> [PROMPT] The response should be an exact transcription of the data below, free of images.

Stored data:
____
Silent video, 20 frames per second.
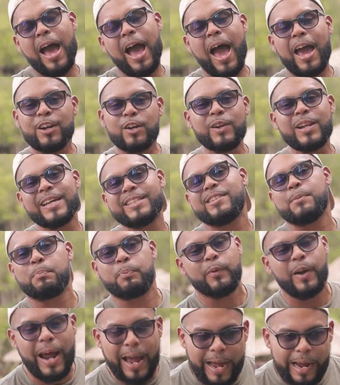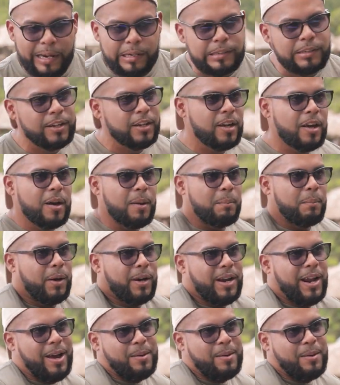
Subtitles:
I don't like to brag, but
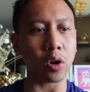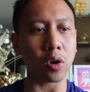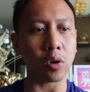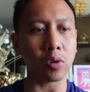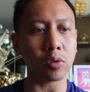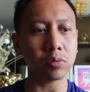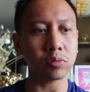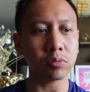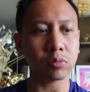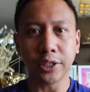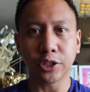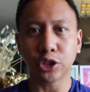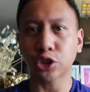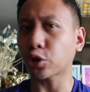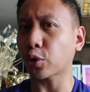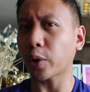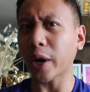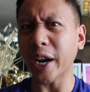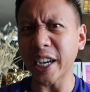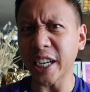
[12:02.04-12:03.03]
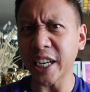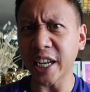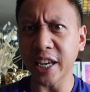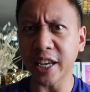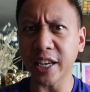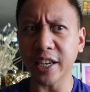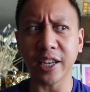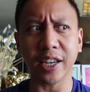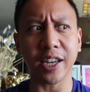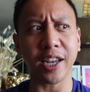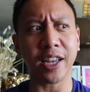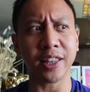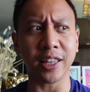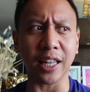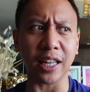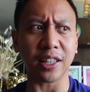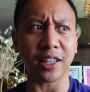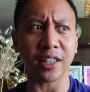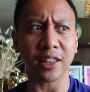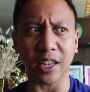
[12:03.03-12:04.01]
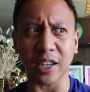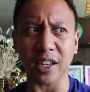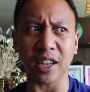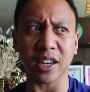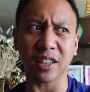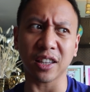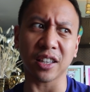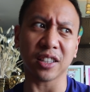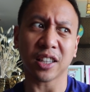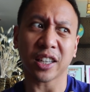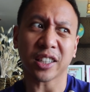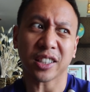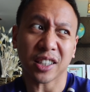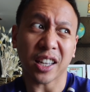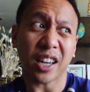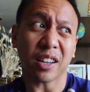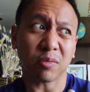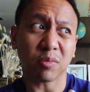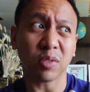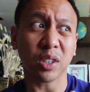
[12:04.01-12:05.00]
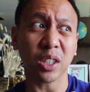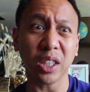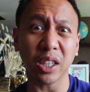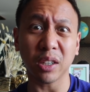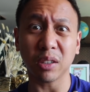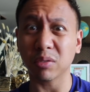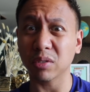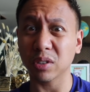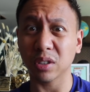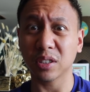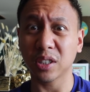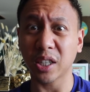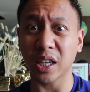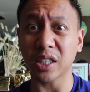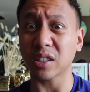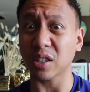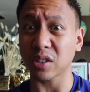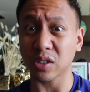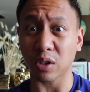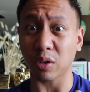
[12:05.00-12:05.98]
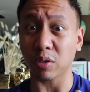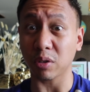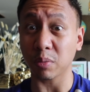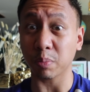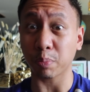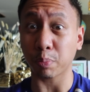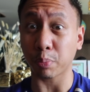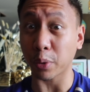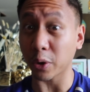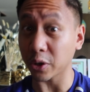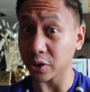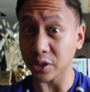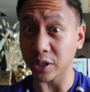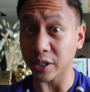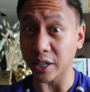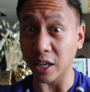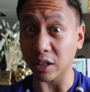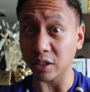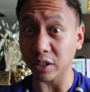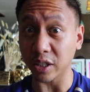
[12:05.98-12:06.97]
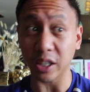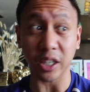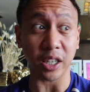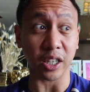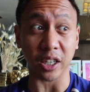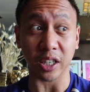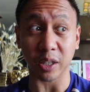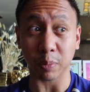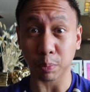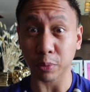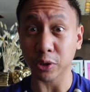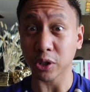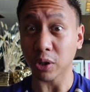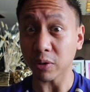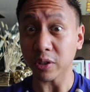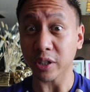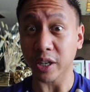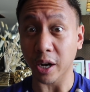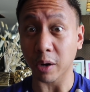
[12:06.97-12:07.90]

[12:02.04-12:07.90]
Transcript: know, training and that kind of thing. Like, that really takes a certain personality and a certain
____
> [EXERCISE RESPONSE]
Silent video, 20 frames per second.
Subtitles:
I don't like to brag, but
[12:02.04-12:03.03]
[12:03.03-12:04.01]
[12:04.01-12:05.00]
[12:05.00-12:05.98]
[12:05.98-12:06.97]
[12:06.97-12:07.90]

[12:02.04-12:07.90]
Transcript: know, training and that kind of thing. Like, that really takes a certain personality and a certain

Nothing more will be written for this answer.